With exception of bcftools csq, which supports only ENSEMBL GFF3 files, we recommend snpEff or VEP. For snpEff, see instructions on using your own GFF3 file from biostars and from its site, where you'll have to build a database (directory with reference files). You can download the configuration database we created for analysing the Campylobacter and Bordetella data sets, and use it as a starting point for your own analysis.

For VEP, instructions can be found at the ENSEMBL site — this software seems to work better with GFF3 provided through bp_genbank2gff3 (that is, converted from the full genbank file and removing the embedded FASTA entries at the end) than with GFF3 files downloaded directly from RefSeq...

The VCF files can be generated from the BAM/SAM files, i.e. using reference-based assembly programs like minimap2 or bwa. I particularly like snippy, which generates not only the BAM alignment and its corresponding snps.filt.vcf files, as it annotates the predicted effects with snpEff into the snps.vcf files. Although the directories from the individual samples have relevant information, please keep in mind that the "core SNPs" and further analyses from snippy-multi by design will exclude most information from the HTs (which are indels).

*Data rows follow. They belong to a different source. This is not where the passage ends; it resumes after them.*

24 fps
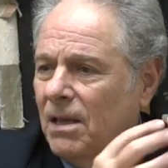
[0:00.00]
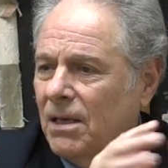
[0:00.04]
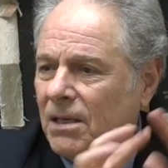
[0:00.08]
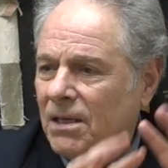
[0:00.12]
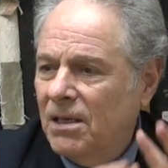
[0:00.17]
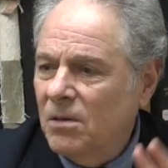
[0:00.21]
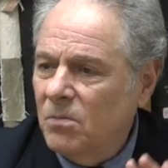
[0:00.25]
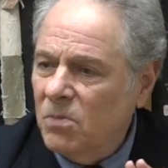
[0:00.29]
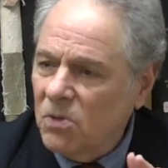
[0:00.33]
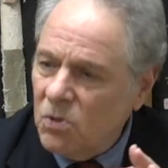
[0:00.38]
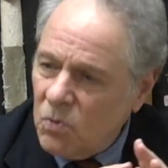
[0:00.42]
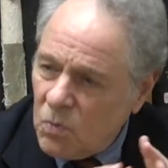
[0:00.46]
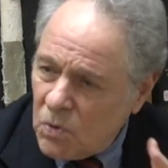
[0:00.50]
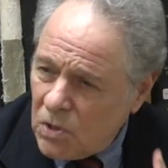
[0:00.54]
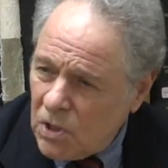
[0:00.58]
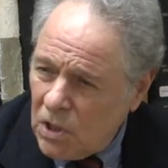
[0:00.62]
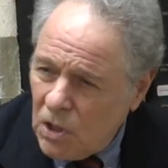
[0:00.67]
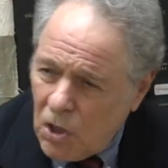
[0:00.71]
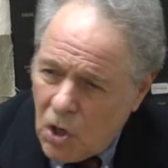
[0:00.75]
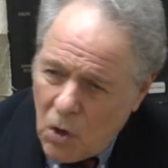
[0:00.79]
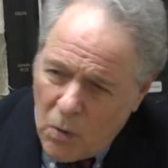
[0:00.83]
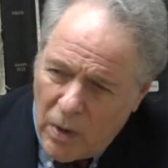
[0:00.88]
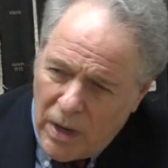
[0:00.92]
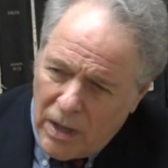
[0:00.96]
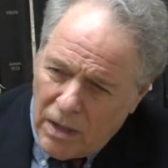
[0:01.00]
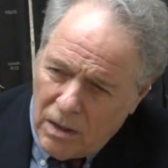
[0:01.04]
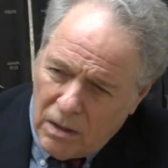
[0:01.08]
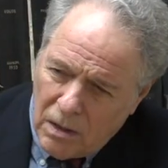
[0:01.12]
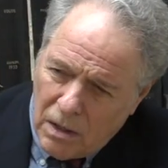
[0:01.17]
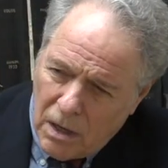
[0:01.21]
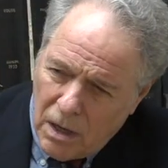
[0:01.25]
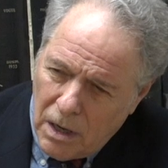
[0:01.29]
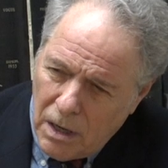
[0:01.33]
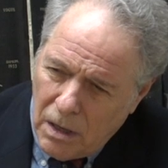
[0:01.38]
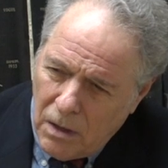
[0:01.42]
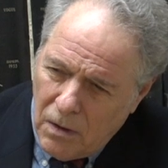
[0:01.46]
Gimbels was low end,
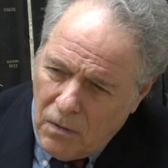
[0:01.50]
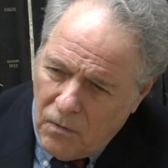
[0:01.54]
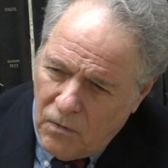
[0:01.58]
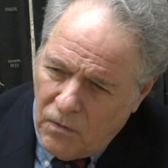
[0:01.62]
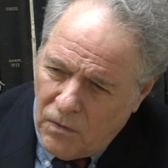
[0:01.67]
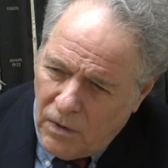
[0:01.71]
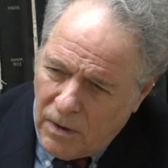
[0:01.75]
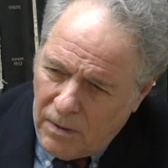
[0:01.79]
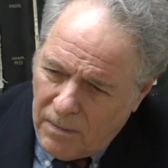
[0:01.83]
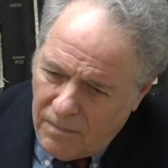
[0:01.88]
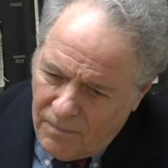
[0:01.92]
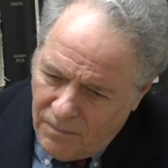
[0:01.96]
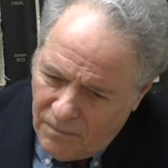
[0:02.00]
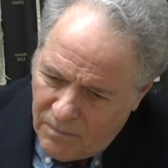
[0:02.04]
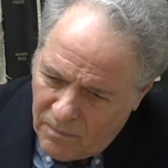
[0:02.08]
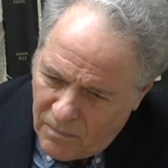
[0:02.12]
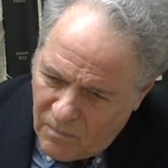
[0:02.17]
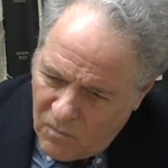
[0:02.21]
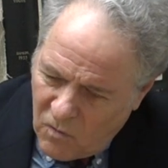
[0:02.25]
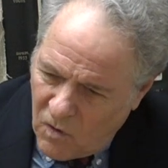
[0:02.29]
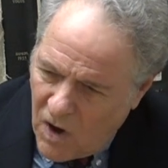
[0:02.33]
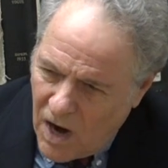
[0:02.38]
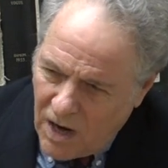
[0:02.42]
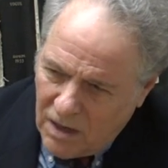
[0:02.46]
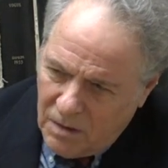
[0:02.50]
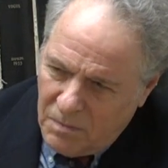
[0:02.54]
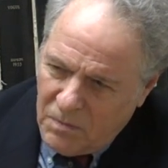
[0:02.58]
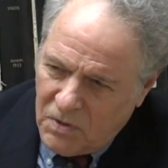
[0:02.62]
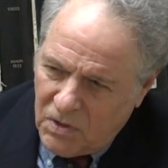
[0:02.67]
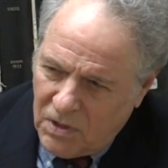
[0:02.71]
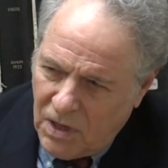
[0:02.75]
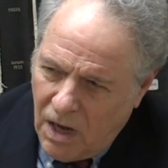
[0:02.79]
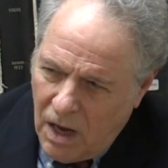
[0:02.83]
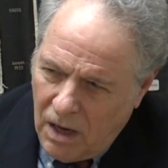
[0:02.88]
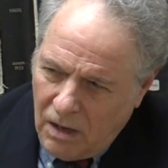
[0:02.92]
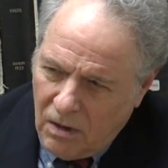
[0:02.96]
kind of um, rock'em
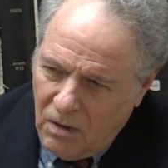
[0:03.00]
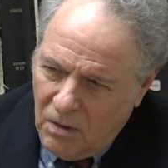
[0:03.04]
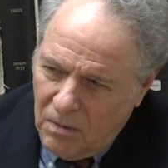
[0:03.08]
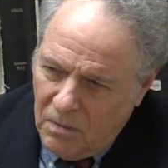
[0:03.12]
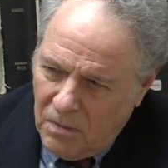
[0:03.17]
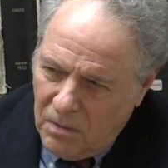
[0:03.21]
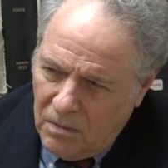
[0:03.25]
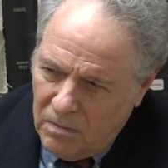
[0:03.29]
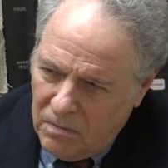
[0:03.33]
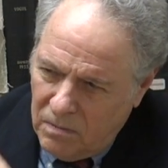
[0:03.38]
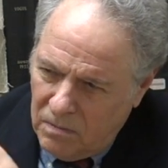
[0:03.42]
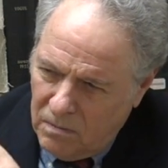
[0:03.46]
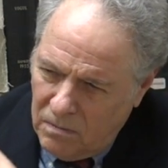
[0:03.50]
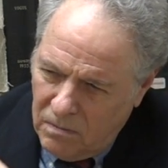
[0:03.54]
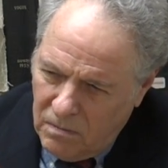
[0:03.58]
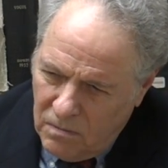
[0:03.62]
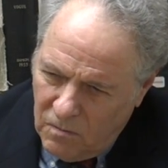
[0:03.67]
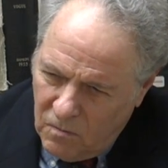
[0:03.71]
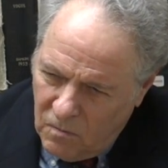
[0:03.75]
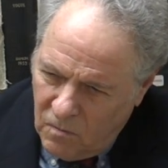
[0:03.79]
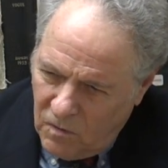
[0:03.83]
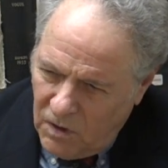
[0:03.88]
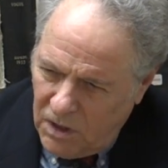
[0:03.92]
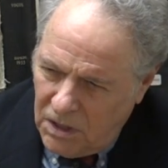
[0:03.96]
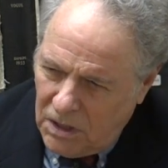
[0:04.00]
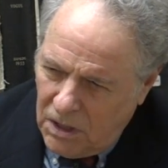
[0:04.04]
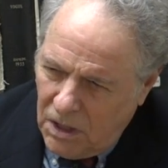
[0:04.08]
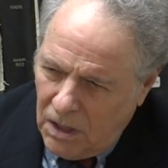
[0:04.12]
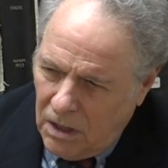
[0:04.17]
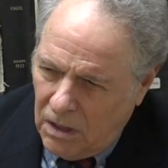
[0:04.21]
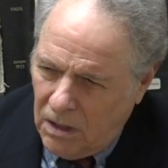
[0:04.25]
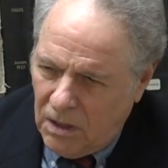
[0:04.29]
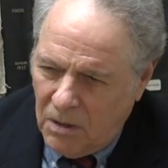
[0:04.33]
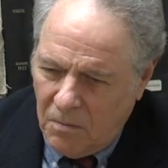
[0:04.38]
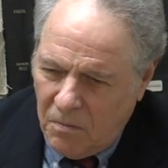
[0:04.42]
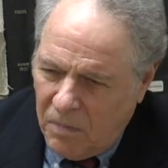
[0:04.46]
sock'em mm-hmm.
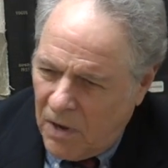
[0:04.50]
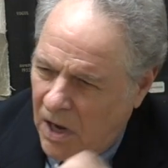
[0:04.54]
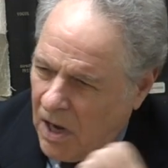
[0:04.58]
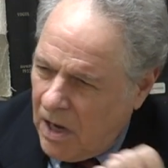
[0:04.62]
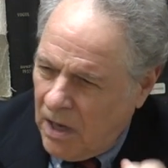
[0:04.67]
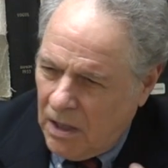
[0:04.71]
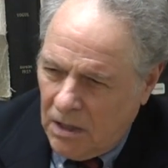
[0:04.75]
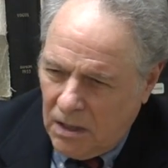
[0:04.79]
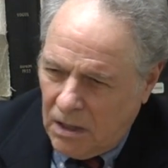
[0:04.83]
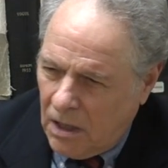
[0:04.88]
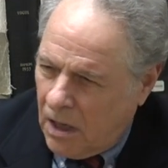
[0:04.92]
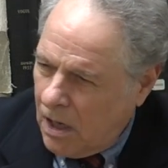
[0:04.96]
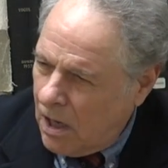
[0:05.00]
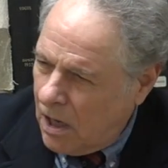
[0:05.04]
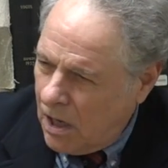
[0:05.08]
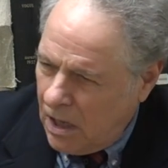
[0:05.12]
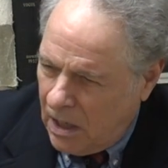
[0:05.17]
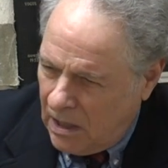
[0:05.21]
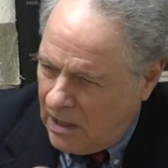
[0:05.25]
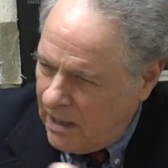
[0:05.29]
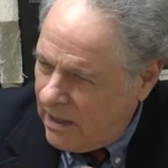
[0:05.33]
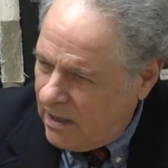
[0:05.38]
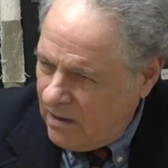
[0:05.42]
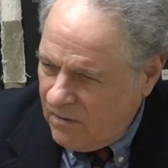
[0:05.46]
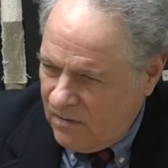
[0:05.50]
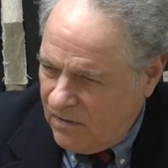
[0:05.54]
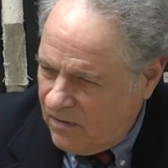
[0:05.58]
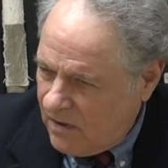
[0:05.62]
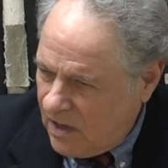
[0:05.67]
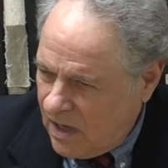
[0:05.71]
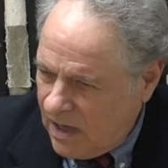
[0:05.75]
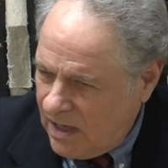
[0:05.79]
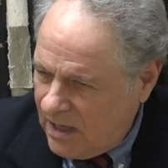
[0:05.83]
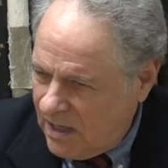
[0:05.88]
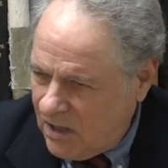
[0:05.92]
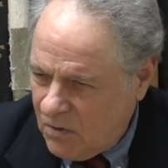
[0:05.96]
retailing, pilot high, let it
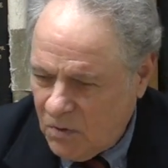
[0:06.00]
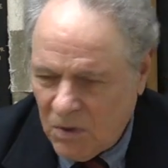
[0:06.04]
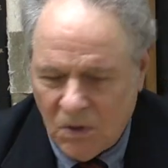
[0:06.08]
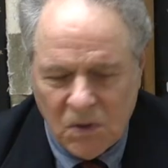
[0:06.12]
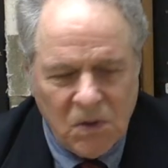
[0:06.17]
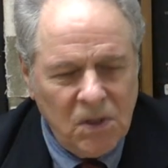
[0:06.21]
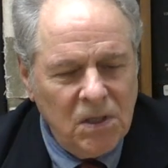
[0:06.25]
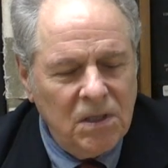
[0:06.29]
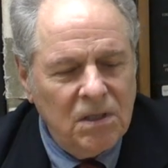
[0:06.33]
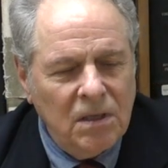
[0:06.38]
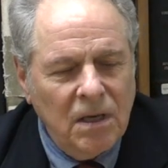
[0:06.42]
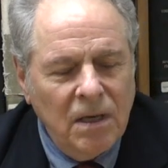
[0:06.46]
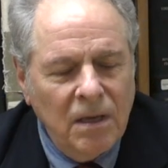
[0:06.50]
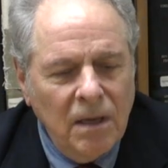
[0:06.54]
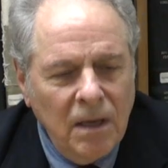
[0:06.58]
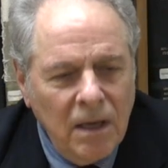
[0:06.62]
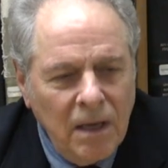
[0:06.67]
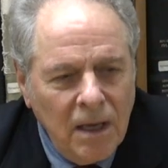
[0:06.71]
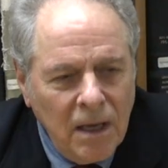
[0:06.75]
fly, as we used to say.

Tatajuba outputs a BED file with the genomic regions of interest (i.e. HTs variable across samples). Tatajuba cannot be used as a variant caller or aligner since (1) it does not use the full information available on the fastq files, focusing only on HTs and neglecting many SNPs; (2) it processes and splits the reads before mapping to the reference genome — in particular one read segment can belong to several HTs (as part of their flanking region, for instance), and one HT can contain variable segments (flanking regions and HT length).

Having said that, tatajuba does offer the possiblity of generating a minimalist VCF files for each sample, based on the HT results. It does not contain all variants, as explained above, and it does not use a pileup strategy (it uses the HT to "anchor" the sample to the reference), but it can be used to extract the variant effect around the HT regions (with the tools described above). The VCF files in tatajuba are still experimental, but we have been successful in using it as input to snpEff.

In any case, incorporating tatajuba in your pipeline will help pinpointing variable HTs across samples, excluding potentially artefactual ones. It also estimates how many of those are in coding and non-coding regions, from which their length differences w.r.t to the reference genome can be used as a proxy to estimate their translational effects.